***** WORKING DATA
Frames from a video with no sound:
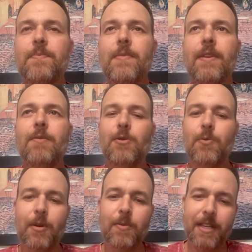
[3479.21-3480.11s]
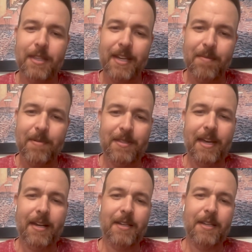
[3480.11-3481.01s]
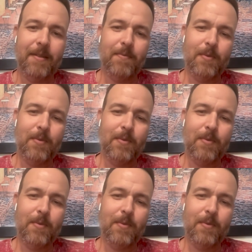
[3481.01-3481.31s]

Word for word: it was weird when I think about that because I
**********
EXERCISE OBJECTIVE: Each record above is to be written out exactly; the pictures are not.

SOLUTION TO THIS PROBLEM:
Frames from a video with no sound:
[3479.21-3480.11s]
[3480.11-3481.01s]
[3481.01-3481.31s]

Word for word: it was weird when I think about that because I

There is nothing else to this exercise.